Sufficient permission to call the REST API
a published Power BI Dataset to execute a DAX statement against it

Let’s start

I’m not going to walk you through how to use a Service Principal and authenticate against the Power BI REST API with it. You can find it in my previous blog post here (https://pbi-guy.com/2023/03/25/connect-with-power-bi-to-the-power-bi-rest-api-with-a-service-principal/). To easy things up, I’m going to use the PBIT file from the last post, which you can find in my GitHub here.

Once opened, I enter the required parameters as seen below and hit Load.

After the data loaded successfully, I enter Power Query Editor by hitting the Transform data button in the ribbon. Once here, I select New Source – Blank Query.

As we have to do some M-Language on our own, we can’t use the Web Connector to create a POST request. Therefore I start with a blank query. Once loaded, I select Query1 and hit Advanced Editor to open the M-Language Editor.

I’ll now create step by step my URL with the request body and will combine afterwards everything into one step. So let’s start with the URL. According to the documentation, the URL to execute a DAX statement looks as following:

POST https://api.powerbi.com/v1.0/myorg/groups/{groupId}/datasets/{datasetId}/executeQueries

This means we need a Workspace (group) ID as well as a Dataset ID. Heading over to powerbi.com, I’m selecting a Dataset on which I wish to execute my DAX statement. Now, I can find the needed details in the URL.

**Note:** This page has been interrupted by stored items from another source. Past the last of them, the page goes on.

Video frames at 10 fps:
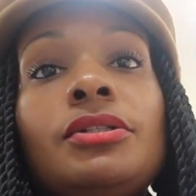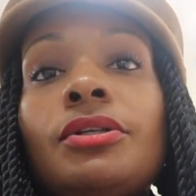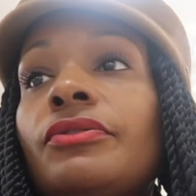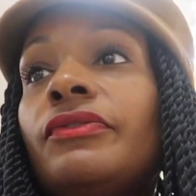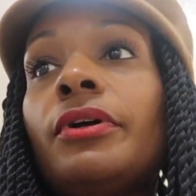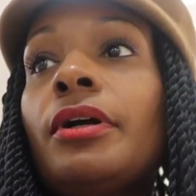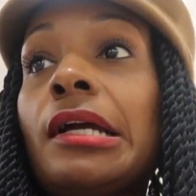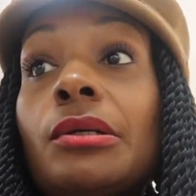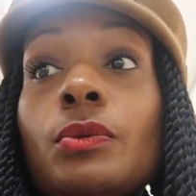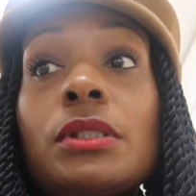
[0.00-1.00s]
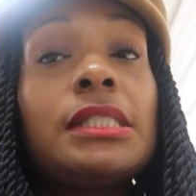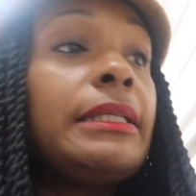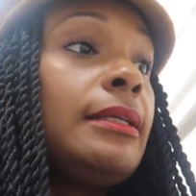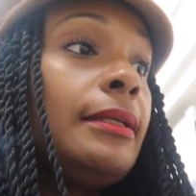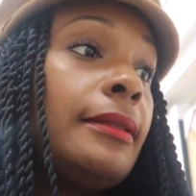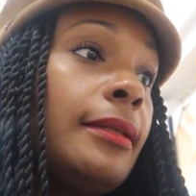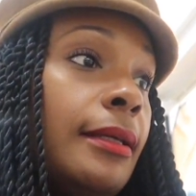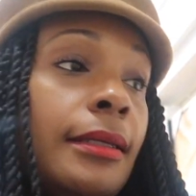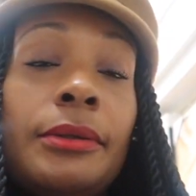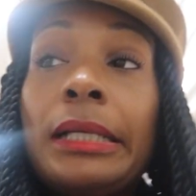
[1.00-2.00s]
So far, I don't see
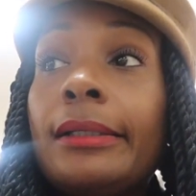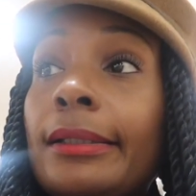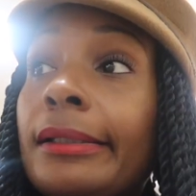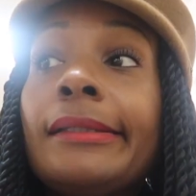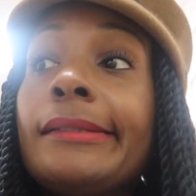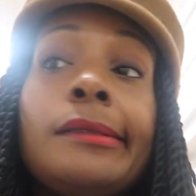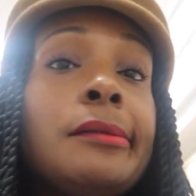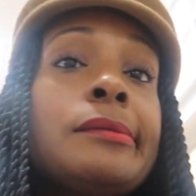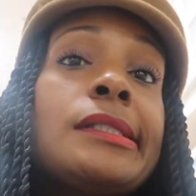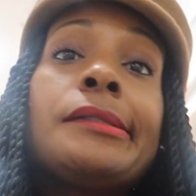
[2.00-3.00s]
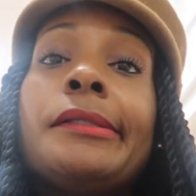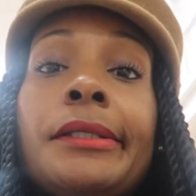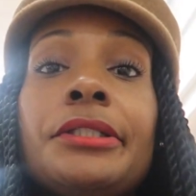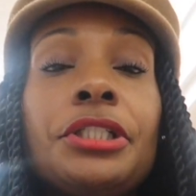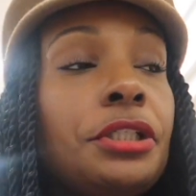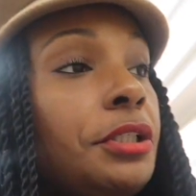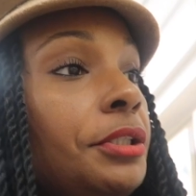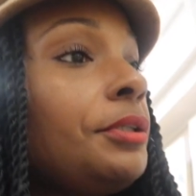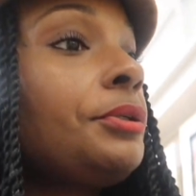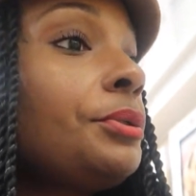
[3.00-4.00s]
anything, you guys. I don't see any
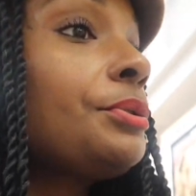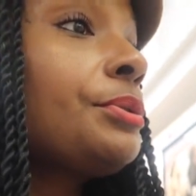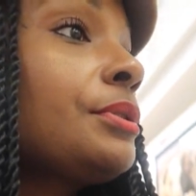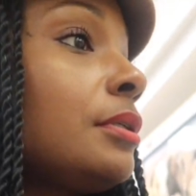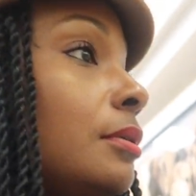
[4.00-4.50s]
chairs.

Copy and pasting the ID into my Power BI M-Language, I got now following line.

Because I want to parametrize my URL as well as my DAX statement, I press Done, select Home Ribbon – Manage Parameters, and create three new text parameters called paramWorkspaceID, paramDatasetID, and paramDAX. The last one is for my DAX statement, which I also wish to parametrize. For my DAX parameter, I use a simple code to evaluate the Top 10 Cities from my Dataset. Important to note, I need the quotation at the beginning and at the end of my DAX statement.

Now let’s go back to my Query1, hit Home Ribbon – Advanced Editor. After the window for M-Language pops-up, I replace the hardcoded Workspace and Dataset ID to replace it with my new parameters. To do so, I add a quotation in front and at the end of the ID, add a & at the same position, and replace the id with the corresponding parameter.

Next, let’s create the required body. I add a coma at the end of my URL step, call my next step Body, and copy & paste the body from the doc between two quotations. To make it a little bit more readable, I format the body as seen below. Important, I have to reference my new step at the end after “in”.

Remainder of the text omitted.